Maples Roots Run Deep

Maples Roots Run Deep in Sandhills Golf Design

“The holes on a golf course have to be found, and the land in its natural state used to is best advantage. Nature can always beat the handiwork of man, and to achieve the best and most satisfactory results in laying out a golf course, you must humor nature.” WILLIE PARK JR.

By Lee Pace

The men who have come to Pinehurst throughout more than a century to find golf holes amidst the sandy, rolling terrain have humored and nurtured the ground with infinite skill, passion and creativity.

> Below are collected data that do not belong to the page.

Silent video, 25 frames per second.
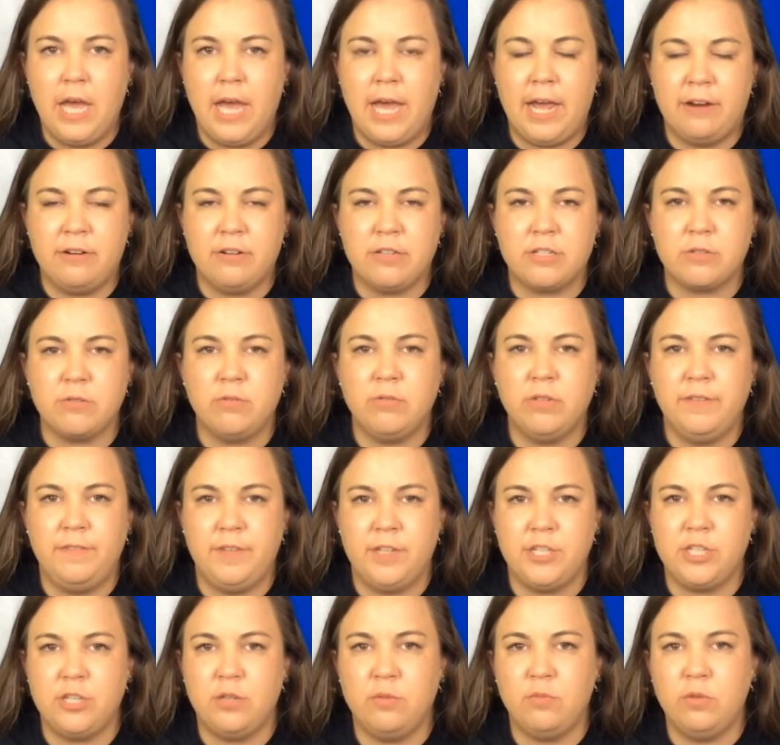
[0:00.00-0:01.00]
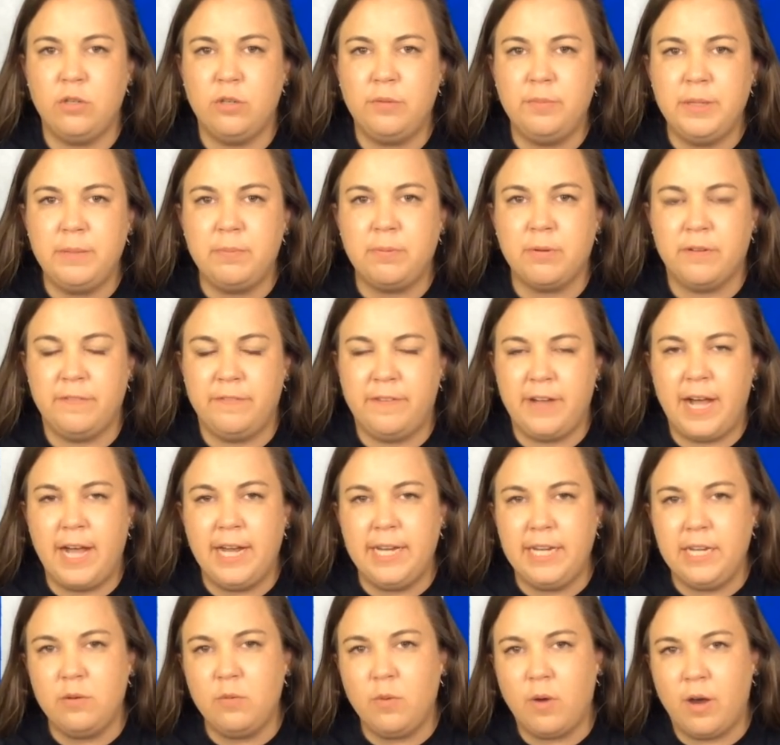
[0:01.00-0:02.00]
Our school division will be
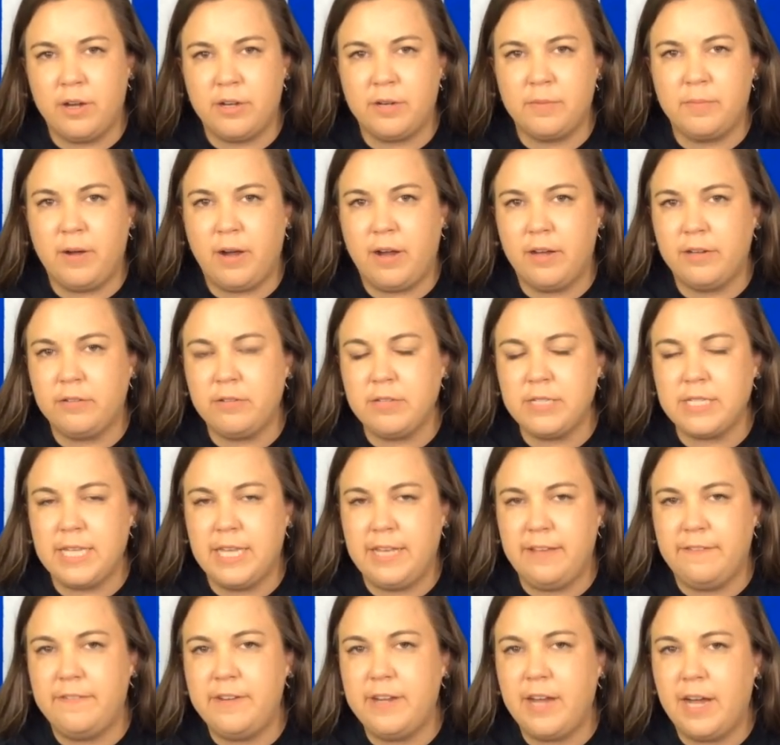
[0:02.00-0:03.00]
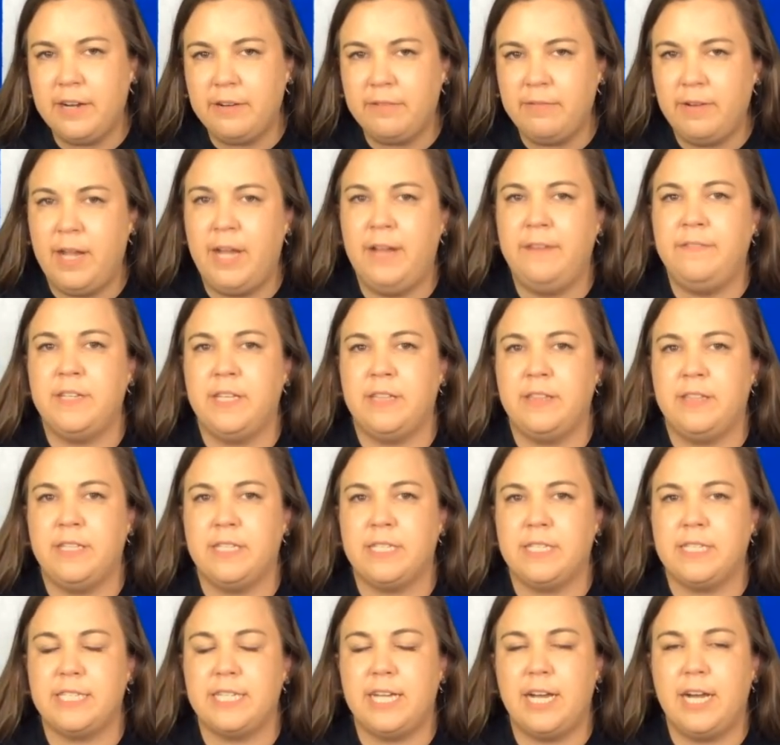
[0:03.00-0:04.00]
providing water bottles. They have not arrived at
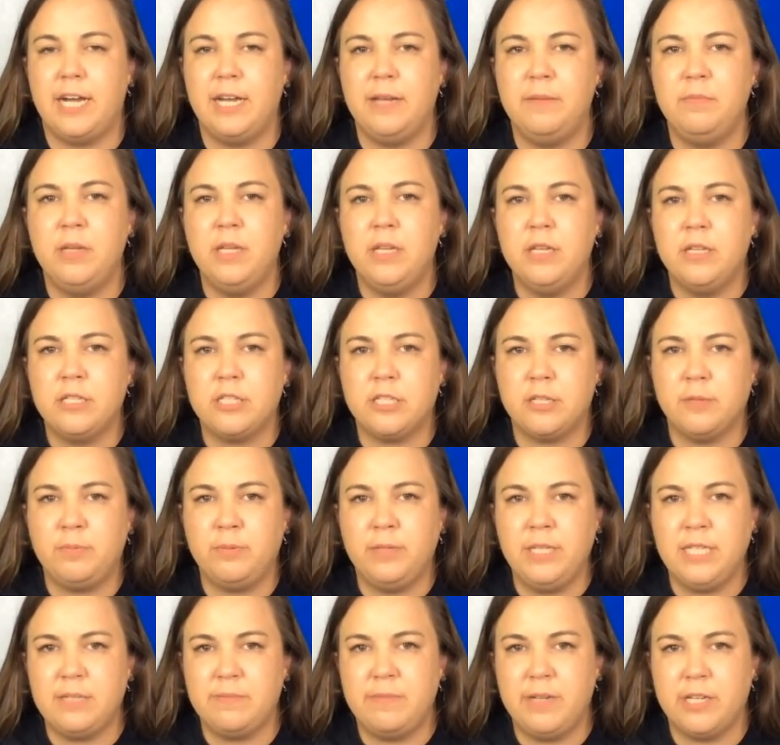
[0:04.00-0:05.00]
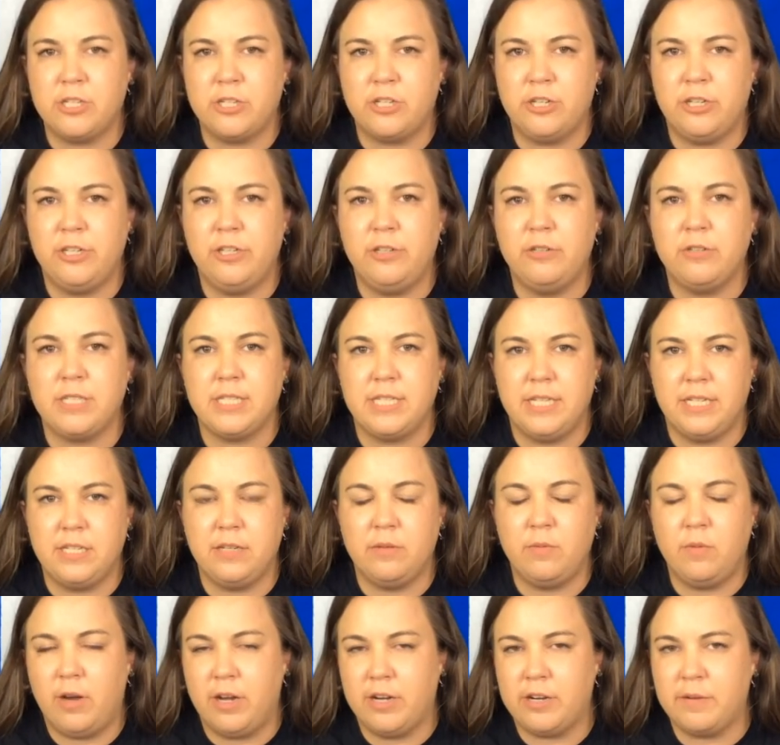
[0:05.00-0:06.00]
this time, so please make sure you send a
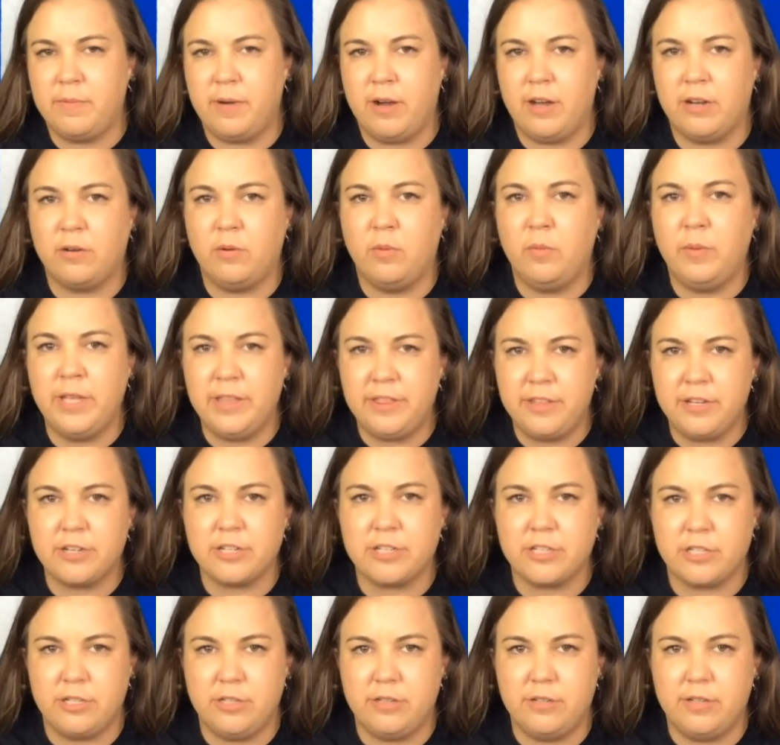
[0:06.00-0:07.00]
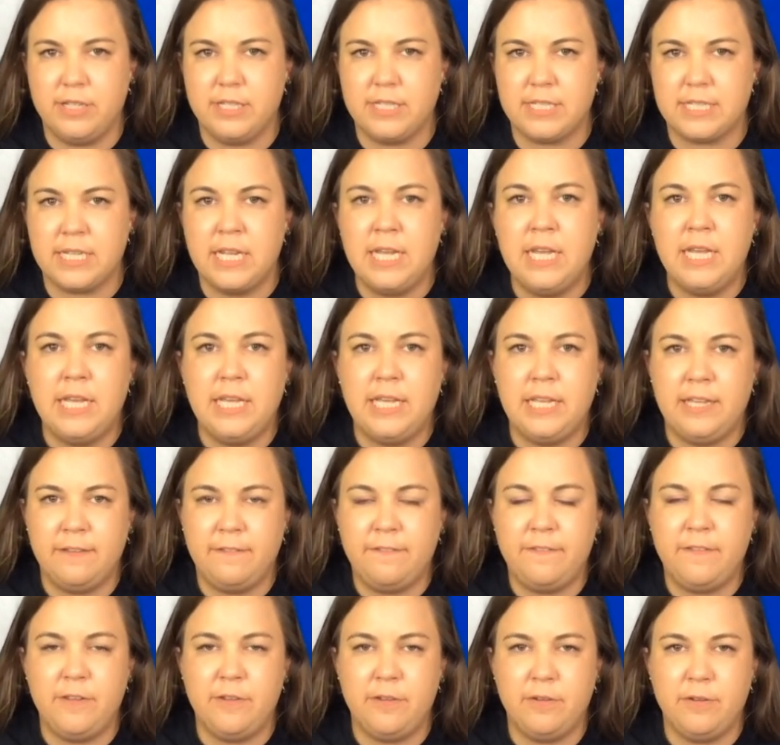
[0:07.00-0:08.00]
water bottle with your students
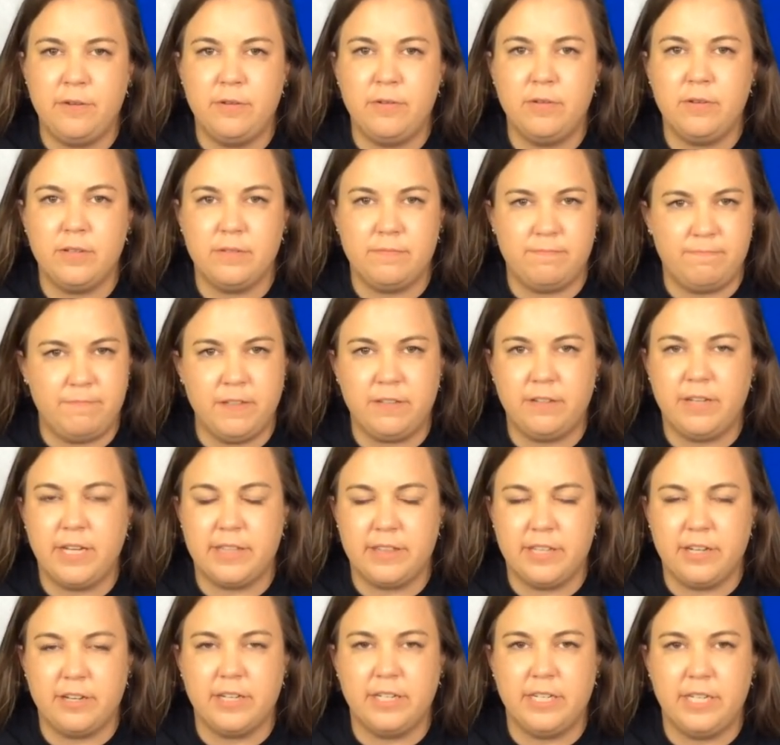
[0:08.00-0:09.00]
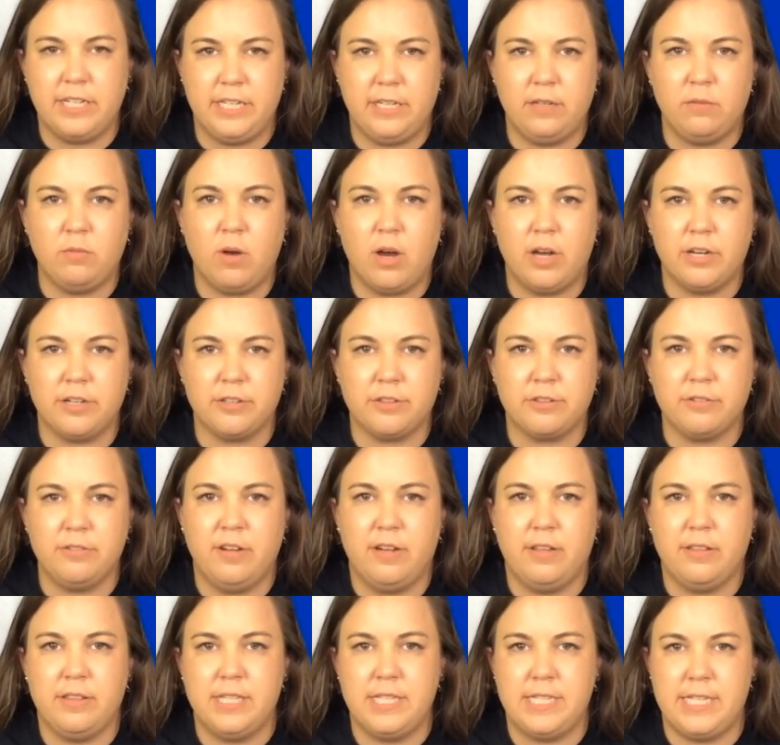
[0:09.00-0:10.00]
if you feel like they're going to need water
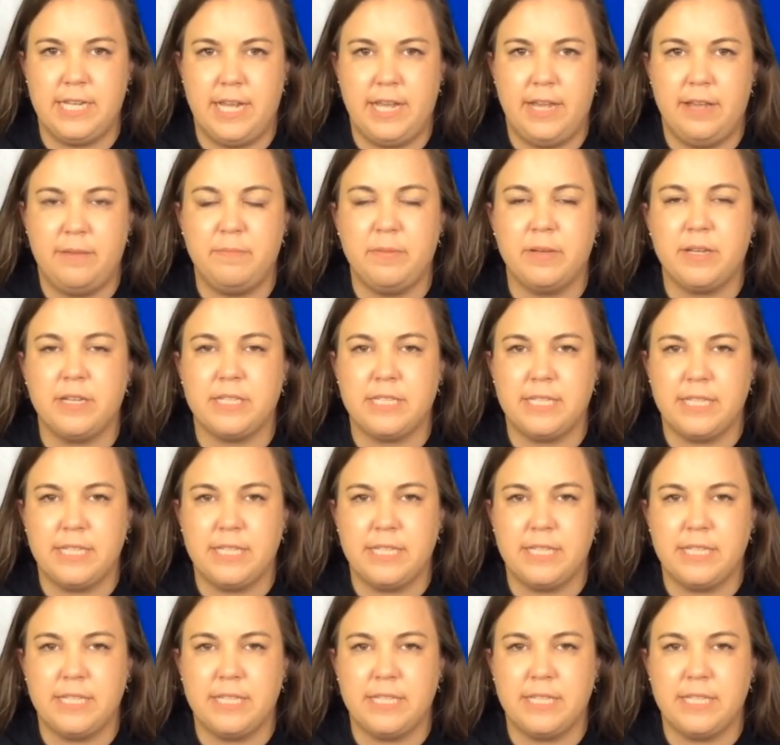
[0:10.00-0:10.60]
throughout the day, because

Millions of years ago, the Atlantic Ocean covered what is now dry land along the East Coast. During the Miocene Epoch, the ocean receded and left a strip of what is now ancient coastline and beach deposits. Pinehurst and the area known as the Sandhills are part of that band some 30 miles across and 80 miles long, and when a Scotsman schooled in golf instruction, green keeping and club-making arrived in Pinehurst in 1900, he found a comforting parallel with the land and the “Home of Golf” in St. Andrews.

Donald Ross would evolve into a full-time golf course architect and create Pinehurst golf in the Caledonian image he knew so well — firm ground, plenty of width to play bold or safe and intricate green surrounds to test the player’s short game.

“He was particularly attracted to the soil conditions here, as they reminded him of the old links land at home,” said Richard Tufts of the Pinehurst founding family. “Even our native wire grass seemed to remind him of the whins he knew in Scotland.”

Ross designed and built four courses at Pinehurst Resort & Country Club by 1919, and the No. 2 course which reached its final configuration in 1935 was then and remains one of the most revered layouts in the world. No. 2 has been the venue for three U.S. Opens, one U.S Women’s Open, one PGA Championship, one Ryder Cup and three U.S. Amateurs, with many more national championships to come. He also designed Southern Pines Golf ClubMid Pines and Pine Needles.

 

And alongside Ross most of the way was a member of the Maples family, and members of that family tree have had a hand in the design of multiple courses in the Sandhills.

James Maples Jr. was born in 1856 in Pinehurst and, of his nine children, three of them, Frank, Walter and Angus, made at least some part of their living in golf course construction and maintenance and have spawned sons and grandchildren who’ve carried the golfing torch.

Frank Maples was Ross’s right-hand man in construction and course maintenance the first half of the 20th century. Angus helped construct Pine Needles in the late 1920s and later was course superintendent.

Angus’s son Palmer was a lifetime golf pro, spending nearly three decades at Benvenue Country Club in Rocky Mount, and two of his four children, Palmer Jr. and Willie, made their livings in golf.

Frank’s two sons were Ellis and Henson. Ellis designed some 70 courses throughout the region, most notably the Dogwood Course (with Willard Byrd) at the Country Club of North Carolina in Pinehurst and Grandfather Golf & Country Club in Linville, and Henson was course superintendent at Pinehurst for 30 years.

The brothers were both instrumental in the development of bent grass in the South. Ellis was the first to plant bent on greens in North Carolina east of the mountains (at Pine Brook Country Club in Winston-Salem), but his interests were more in design than turfgrass research, so Henson took the baton and further developed the research in Pinehurst.

Ellis’s four sons are Dan, the Pinehurst architect; and Joe, the retired head pro and superintendent for 33 years at Boone Golf Club, another Ellis creation; and David and Don, who worked in course construction in Dan’s company. Henson’s two sons are Gene and Wayne. Gene was long-time super at Pine Needles, following his uncle, and Wayne has worked at Pinehurst CC and later for Dan as superintendent of courses that Dan owned.

“Daddy was a super player, a super teacher,” says Dan, who designed Longleaf Golf & Family Club on Midland Road between Pinehurst and Southern Pines. “He once shot a 62 at Raleigh Country Club. He shot a 68 on No. 2 in 1930 back when it played long, when you were hitting woods and long-irons into greens. That’s why his golf courses were so good. He brought such a great all-around foundation in the game to his work.”

Pinehurst’s first four courses were designed by Ross, who had been dead for a decade in the late-1950s when Pinehurst management wanted to expand its golf offering on the west side of Highway 5. Maples built 18 new holes and melded them with the existing No. 3 course to produce a second course, which would be christened Pinehurst No. 5 in 1961. Maples also designed the two courses at the Country Club of Whispering Pines.

Dan was a young boy playing on the building sites for some if his father’s projects, and later his own son, Brad, would earn a degree in landscape architecture from N.C. State University and join Dan’s company, Maples Design.

“Four generations of Maples and more than a hundred years — I think that’s pretty cool,” Dan says.

Chapel Hill based writer Lee Pace has written about golf in the Sandhills since the late 1980s and has authored a dozen books about clubs, courses and the people who’d made it special over more than a century.